The US Court of Appeals for the Federal Circuit affirmed a lower court ruling that a claim must at a minimum include the recited enantiomer. Sumitomo Dainippon Pharma Co., Ltd. v. Emcure Pharmaceuticals Ltd., et al., Case No. 887 F.3d 1153 (Fed. Cir., Apr. 16, 2018) (Stoll, J). 

The case arose under the Hatch-Waxman Act and involved a patent covering lurasidone, the active ingredient in the schizophrenia and bipolar depression drug LATUDA. Appellants sought approval to market generic versions of LATUDA. Plaintiffs initiated the lawsuit and asserted claim 14 of the patent, which recites an imide compound of a particular formula or an acid additional salt thereof.

The parties agreed that the specific formula depicted in the claim is lurasidone, a (-) enantiomer. Enantiomers can be of the (-) or (+) type, and a mixture with 50 percent of each of the (-) and (+) enantiomer is known as a racemate or racemic mixture. Appellants sought to limit claim 14 to "racemic mixture of two enantiomers of which the structural formula is representative." The district court rejected appellants' construction, explaining that such a construction would exclude the (-) enantiomer depicted in claim 14. Thereafter, the district court construed the claim as covering "lurasidone, lurasidone's enantiomer as well as mixtures of these enantiomers." Appellants appealed.
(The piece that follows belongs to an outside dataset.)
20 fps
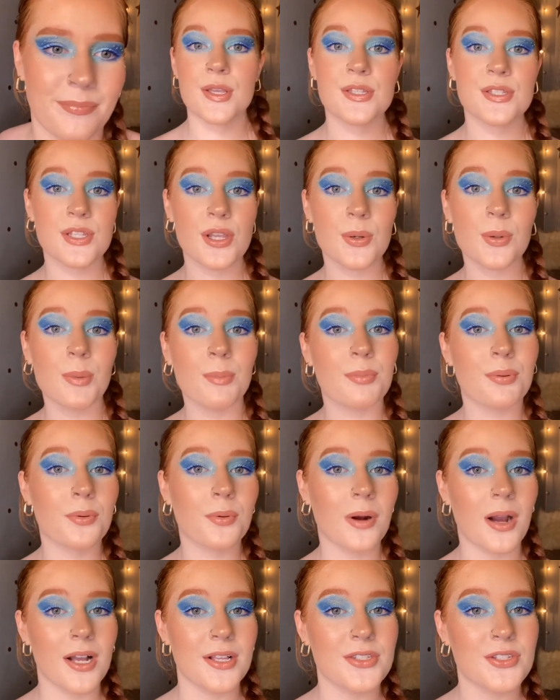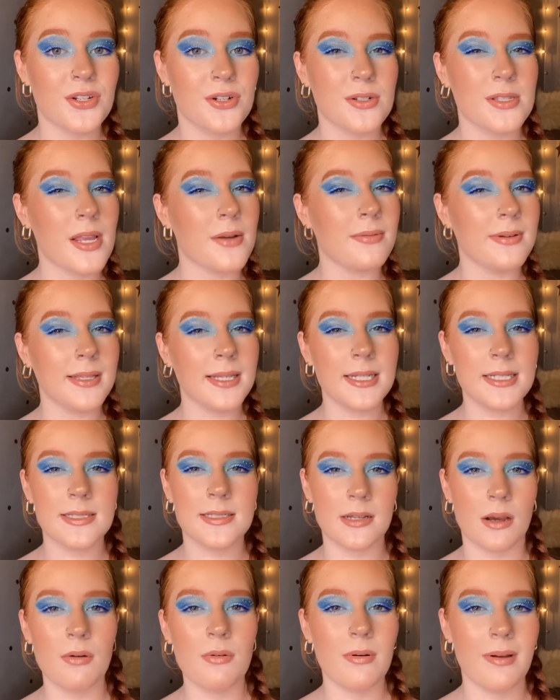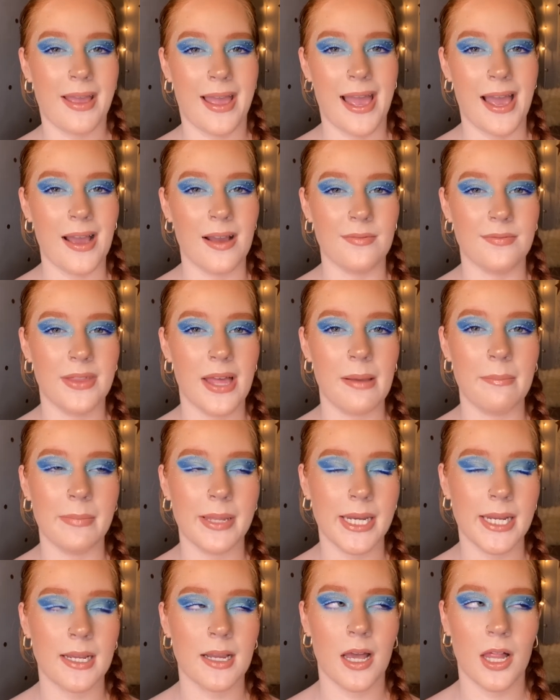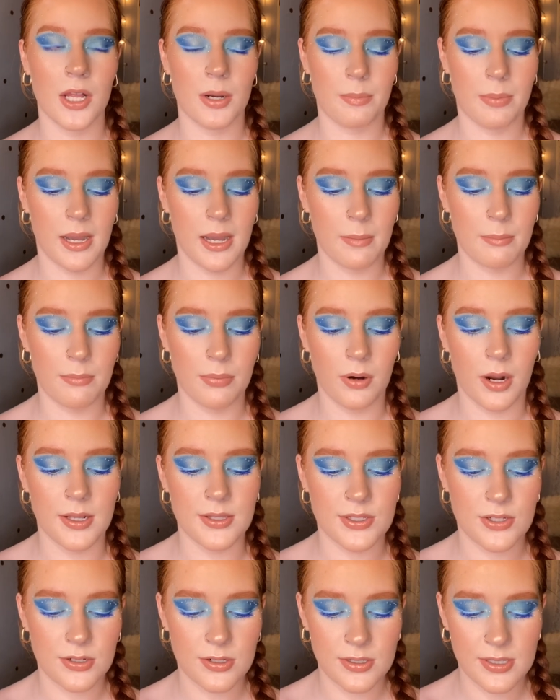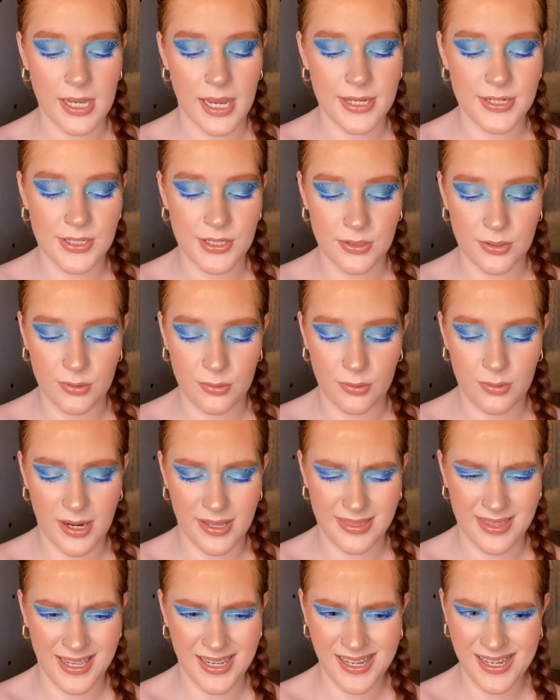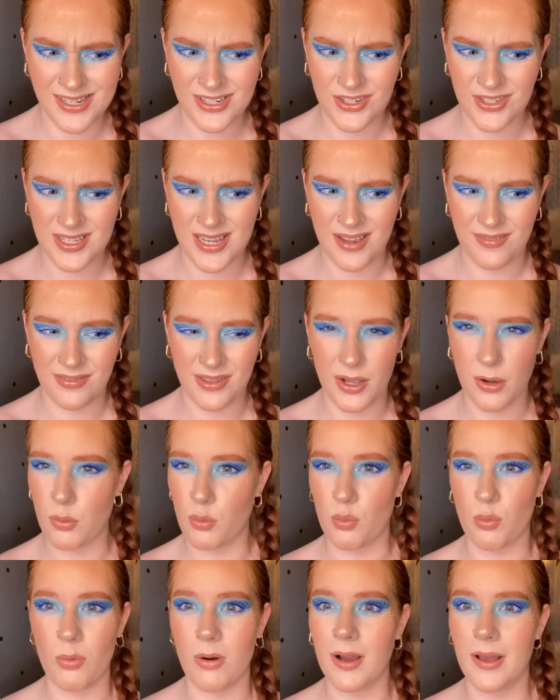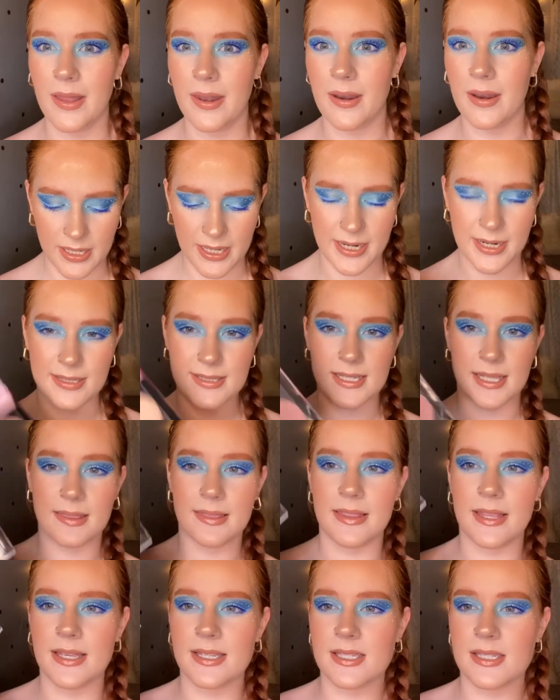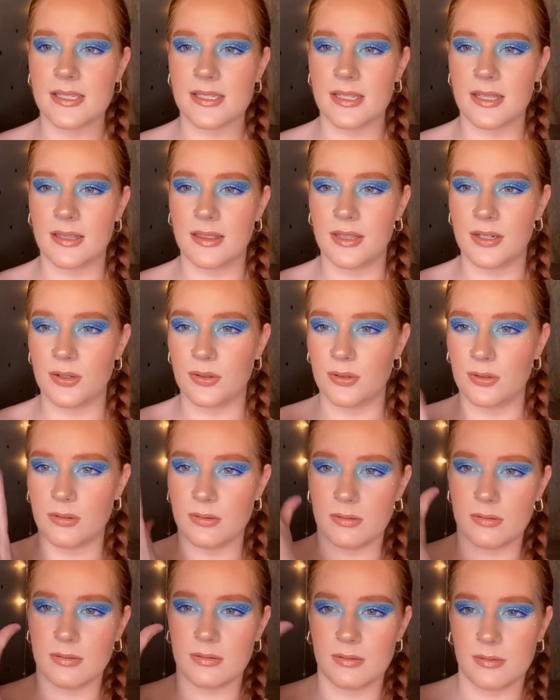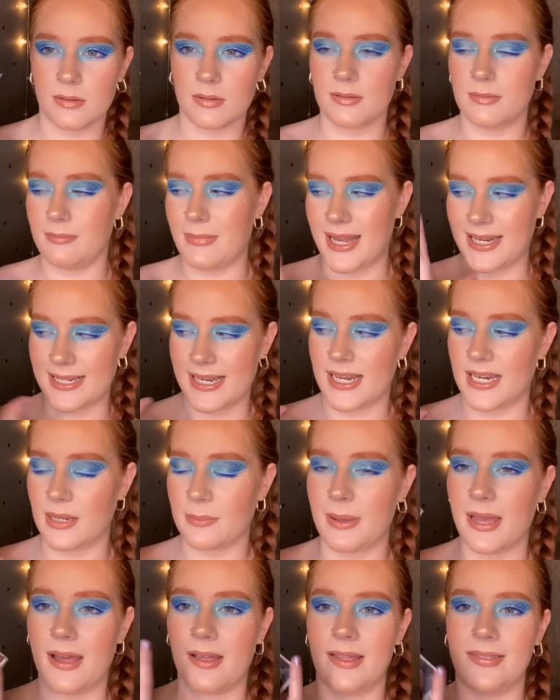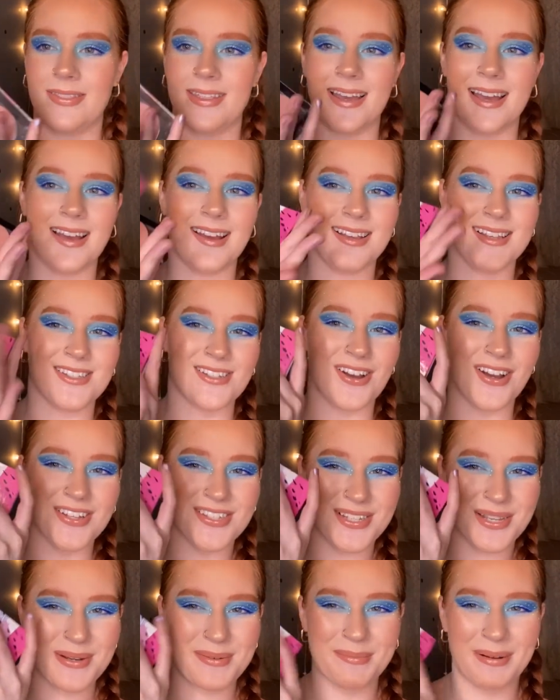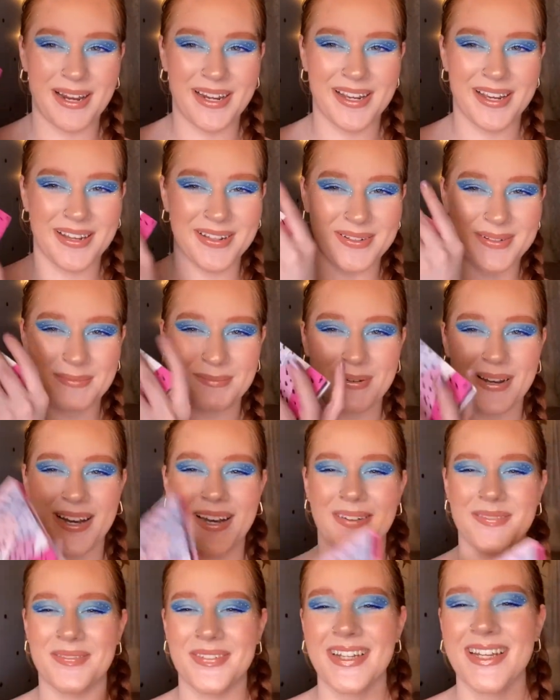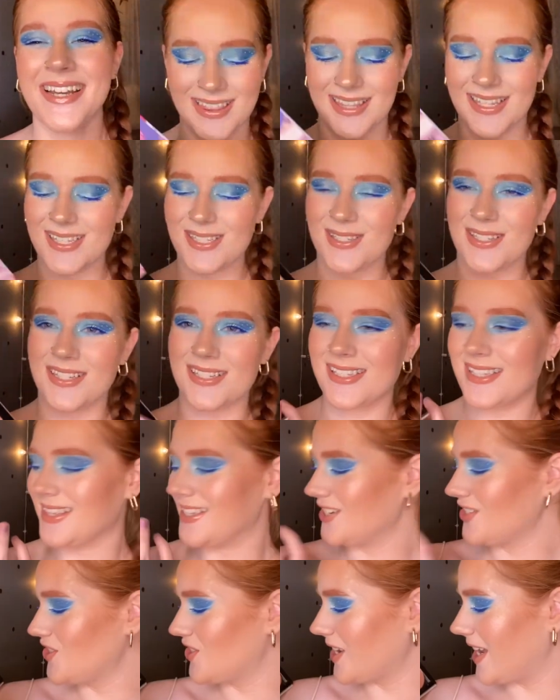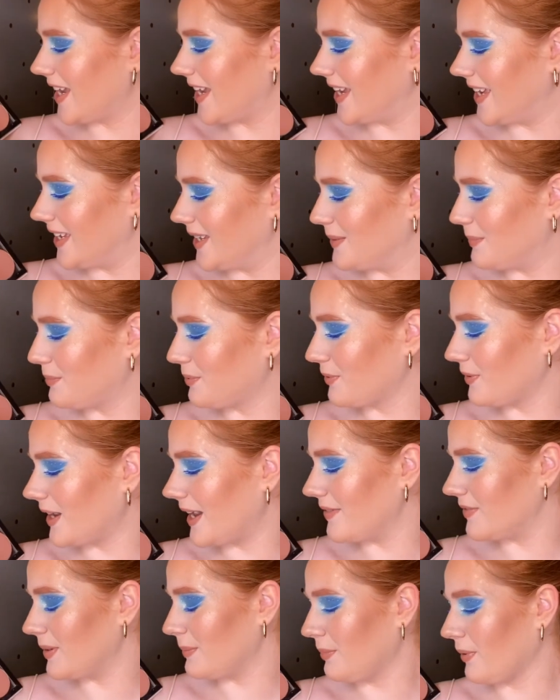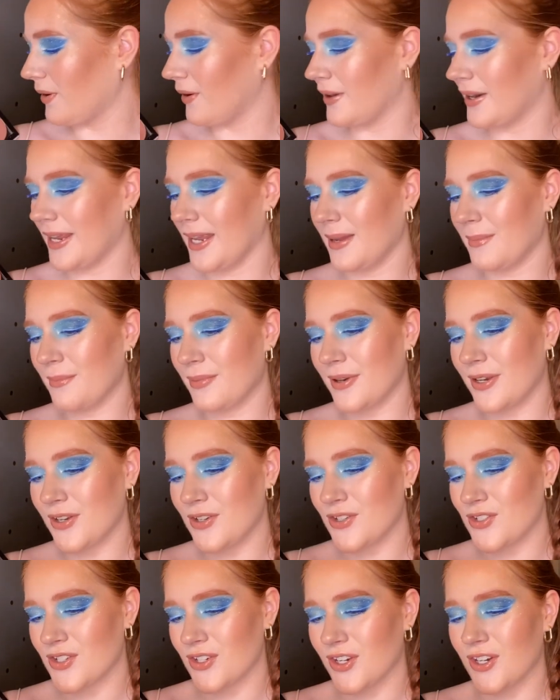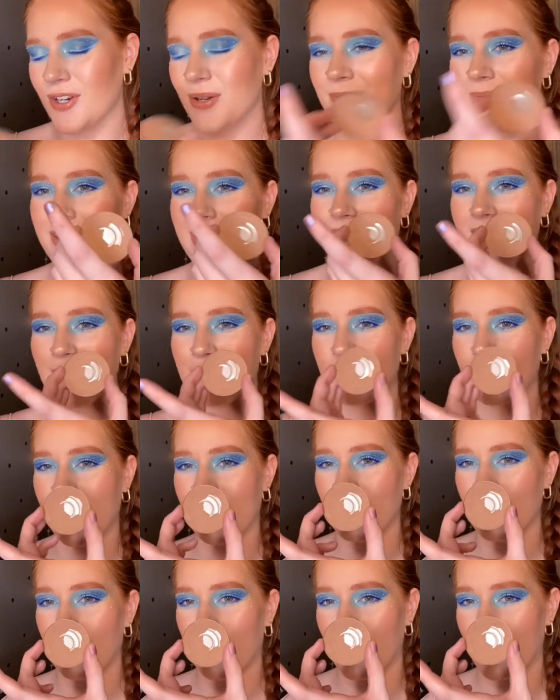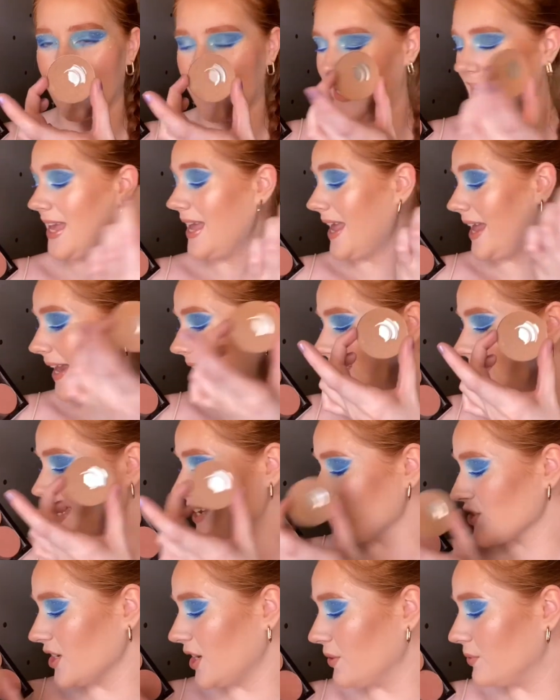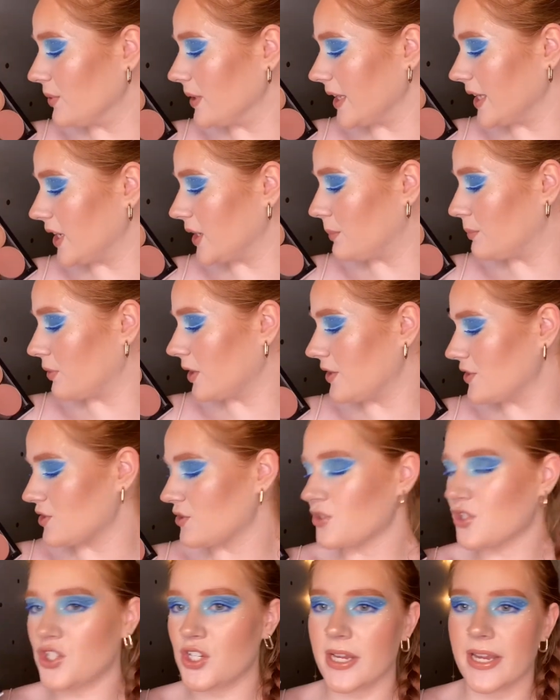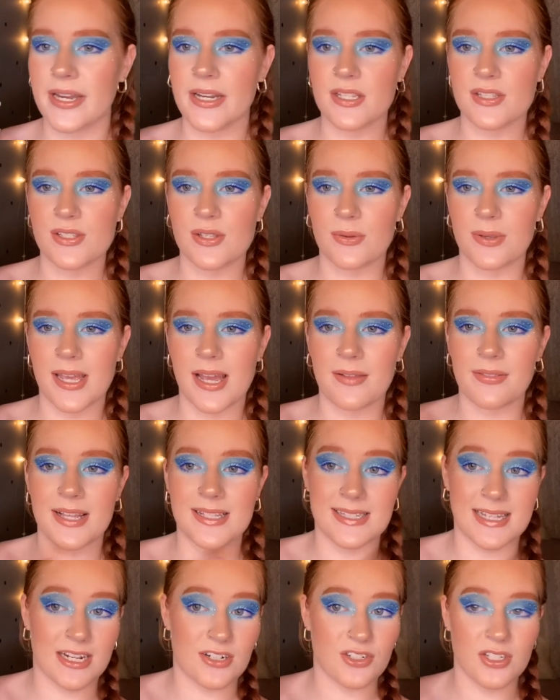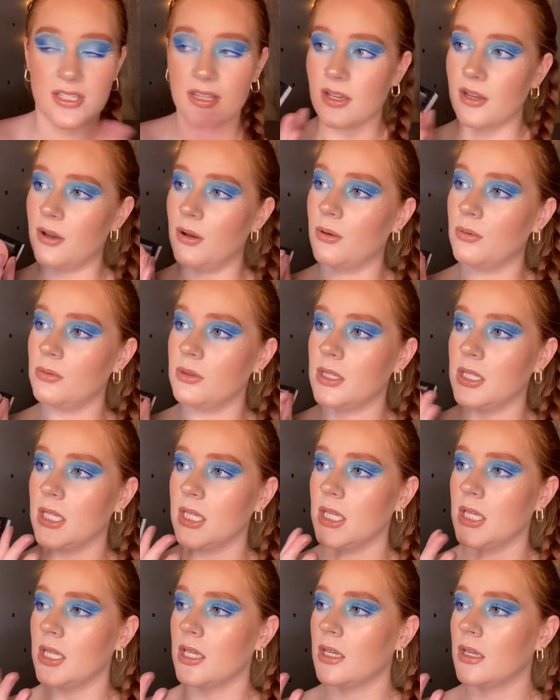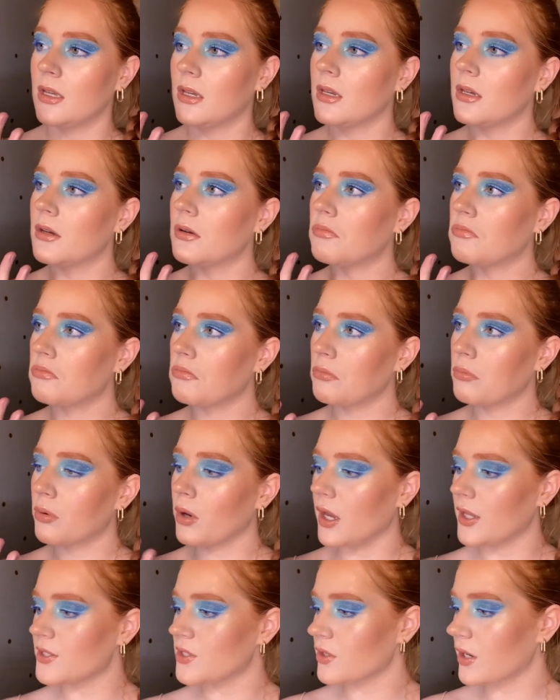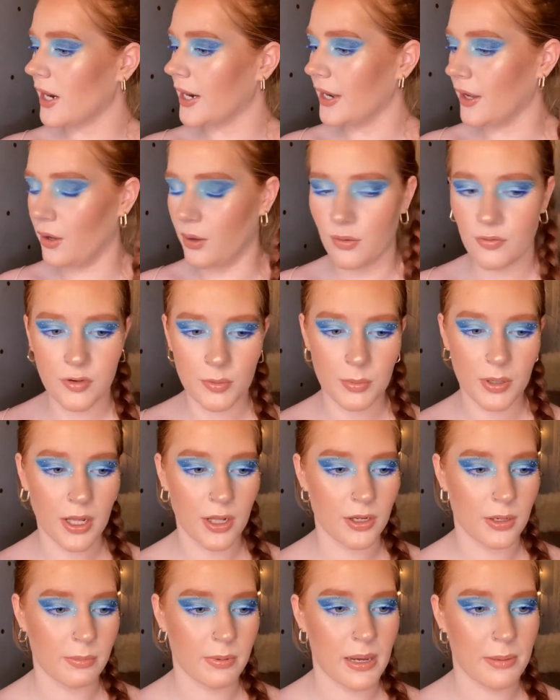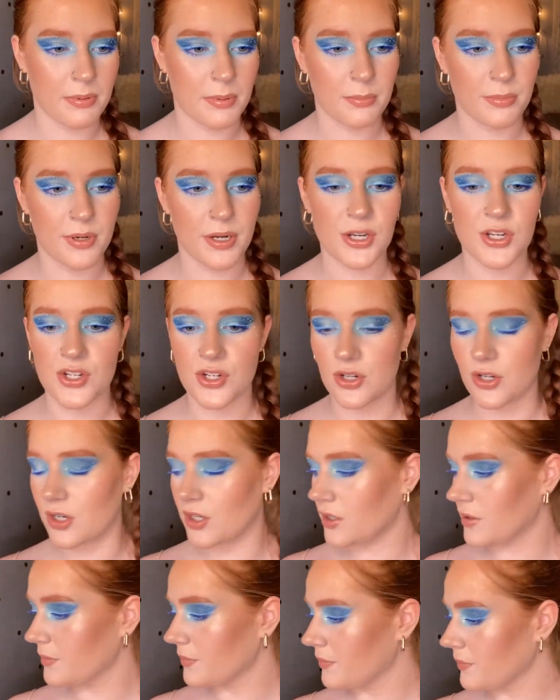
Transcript: So bronzers, I really don't have that many Colourpop bronzers. I think I just have like one, and it's in this little magnetic palette that is also by Colourpop. This is in the shade Private Party, I'm pretty sure. Yeah, Private Party. And it's actually a really good bronzer shade. So yeah, that's actually the only bronzer I own from Colourpop, I'm pretty sure.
On appeal, the Federal Circuit affirmed the district's court finding that the claim covered at a minimum the (-) enantiomer. The Federal Circuit, however, declined to address the rest of the lower court's construction, explaining that appellants had conceded infringement under such a construction.

The Federal Circuit began its analysis by examining the claim language. The Court noted that appellants did not dispute that a skilled artisan "looking at claim 14's structure in a vacuum would understand it to be one way of depicting the (-) enantiomer." By contrast, nothing in the claim language limited the claim scope to a racemate, the Court explained. 

Turning next to the patent specification, the Court noted that the specification describes the enantiomer as a preferred embodiment and does not disclaim the (-) enantiomer. The specification does not disparage the (-) enantiomer, nor does it refer to the racemic mixture as forming the basis for the invention or all the patent's embodiments. As for appellants' argument that the claimed structure was the same as compound 101, which appellants contended was a racemate, the Court disagreed that compound 101 was a racemic mixture and further concluded that the specification does not define claim 14's structure as compound 101.

The Court also did not find appellants' extrinsic evidence in the form of textbooks and expert testimony compelling. Noting that extrinsic evidence is in general "less significant than intrinsic evidence," the Court explained that even though the appellants' expert had argued that it was conventional in the art to use a single enantiomer to depict a racemate, the expert did not state that a person of ordinary skill in the art would understand a "depiction of a single enantiomer to exclude the very enantiomer depicted."

Practice Note: A claim construction that excludes the recited structure is likely to be rejected.